Hallo! Ich kann mir Gesichter auch nicht merken. Bin einmal an meiner Mutter vorbei gegangen weil ich dachte, das wäre sie nicht. Sie hat nämlich dasselbe Problem wie ich und einmal kam sie auf die blöde Idee so zu tun, als würde sie mich nicht kennen. Sie hat z.B. einmal ihren Bruder in der Straßenbahn nicht erkannt. Nachher fanden wir es lustig. Sie hatte aber ein wenig bildliche Fantasie, im Gegensatz zu mir.
Hallo Andreas
Bei mir ist das genau so, wie du s beschreibst. Ich brauche viel Wiederholung, bis ich neue Menschen zuverlässig erkennen kann. Anfangs benötige ich dazu auch einen verlässlichen Kontext: bei unerwarteten Begegnungen (zum Beispiel in ungewohnter Umgebung) erkenne ich neue Kontakte nicht sogleich. Ich bin grundsätzlich sehr freundlich zu allen Menschen (vielleicht habe ich mir dies unbewusst als Taktik angeeignet?) und grüsse alle, die mir ins Gesicht schauen. Wenn sich ein Gespräch ergibt (und ich bemerke, dass ich die Person kennen sollte), komme ich mit der Zeit meist aus dem Zusammenhang der Unterhaltung drauf, mit wem ich spreche. Ich denke, dass dies mein Gegenüber gar nicht bemerkt. Für die meisten Menschen ist meine Situation ja nicht nachvollziehbar.

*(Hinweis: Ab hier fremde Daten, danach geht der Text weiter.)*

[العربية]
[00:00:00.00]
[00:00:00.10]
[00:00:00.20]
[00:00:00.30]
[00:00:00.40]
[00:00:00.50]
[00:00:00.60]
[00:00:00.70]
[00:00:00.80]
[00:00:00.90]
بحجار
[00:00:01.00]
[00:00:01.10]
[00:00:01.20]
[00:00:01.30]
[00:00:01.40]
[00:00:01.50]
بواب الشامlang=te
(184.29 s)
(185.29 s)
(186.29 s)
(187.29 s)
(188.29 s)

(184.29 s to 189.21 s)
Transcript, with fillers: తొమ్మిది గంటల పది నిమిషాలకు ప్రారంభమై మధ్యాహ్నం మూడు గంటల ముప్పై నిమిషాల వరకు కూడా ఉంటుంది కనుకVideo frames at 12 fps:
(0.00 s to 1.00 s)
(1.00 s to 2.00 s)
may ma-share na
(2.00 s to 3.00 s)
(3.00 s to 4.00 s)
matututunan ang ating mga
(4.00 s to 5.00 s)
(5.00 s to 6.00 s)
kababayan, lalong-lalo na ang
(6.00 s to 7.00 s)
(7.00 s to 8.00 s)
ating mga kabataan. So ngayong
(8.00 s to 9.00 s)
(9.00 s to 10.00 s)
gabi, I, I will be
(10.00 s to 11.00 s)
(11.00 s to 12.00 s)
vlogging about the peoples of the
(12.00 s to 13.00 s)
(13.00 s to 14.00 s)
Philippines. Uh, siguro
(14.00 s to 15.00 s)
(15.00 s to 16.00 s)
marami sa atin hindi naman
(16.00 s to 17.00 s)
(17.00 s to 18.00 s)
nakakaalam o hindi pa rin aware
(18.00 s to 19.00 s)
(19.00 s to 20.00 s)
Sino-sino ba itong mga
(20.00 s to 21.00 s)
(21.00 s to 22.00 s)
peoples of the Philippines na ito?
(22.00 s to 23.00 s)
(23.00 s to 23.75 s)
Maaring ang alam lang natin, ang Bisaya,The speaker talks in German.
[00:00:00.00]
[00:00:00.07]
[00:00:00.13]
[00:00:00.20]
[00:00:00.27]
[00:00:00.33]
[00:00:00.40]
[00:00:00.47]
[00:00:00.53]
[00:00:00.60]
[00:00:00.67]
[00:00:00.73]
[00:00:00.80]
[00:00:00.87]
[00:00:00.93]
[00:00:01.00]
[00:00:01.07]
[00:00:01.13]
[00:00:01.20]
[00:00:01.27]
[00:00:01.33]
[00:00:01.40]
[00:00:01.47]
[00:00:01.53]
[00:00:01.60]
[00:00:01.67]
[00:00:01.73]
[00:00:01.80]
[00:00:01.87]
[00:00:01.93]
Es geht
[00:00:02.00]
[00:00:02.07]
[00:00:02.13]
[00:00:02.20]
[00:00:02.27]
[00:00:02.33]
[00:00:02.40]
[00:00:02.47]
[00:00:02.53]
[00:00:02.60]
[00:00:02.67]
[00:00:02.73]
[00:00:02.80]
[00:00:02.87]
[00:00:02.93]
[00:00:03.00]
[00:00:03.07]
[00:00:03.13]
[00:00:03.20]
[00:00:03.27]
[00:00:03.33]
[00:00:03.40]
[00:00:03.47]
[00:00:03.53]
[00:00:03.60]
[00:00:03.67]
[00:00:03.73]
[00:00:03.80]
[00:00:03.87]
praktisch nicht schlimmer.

Leider habe ich zusätzlich Probleme mit Namen; die sind für mich oft sehr austauschbar (Bettina und Brigitte zum Beispiel, oder Markus, Stefan, Christian… ist irgendwie die gleiche „Gruppe“). Ich habe manchmal Angst, ich könnte für mein Gegenüber arrogant wirken und versuche deshalb, meine Unsicherheit nicht zu zeigen. Aber anstrengen tut s mich schon. Und blöde Situationen, da ich Leute verwechselt habe, gab s auch schon.
Seit ich von meiner Aphantasie weiss, habe ich diese Schwierigkeiten ihr zugeschrieben. Aber wie ich hier im Forum lese, ist das doch auch sehr unterschiedlich…
Spannend.
Hallo @Andreas Loosen, mein Namensgedächtnis ist schlecht. Aber ich kann mir Gesichter sehr gut merken. Auch nach Jahren erkenne ich Menschen zuverlässig wieder. Mir fällt aber auch auf, dass ich sehr intensiv beobachte. Vielleicht weil ich nicht "speichern" kann.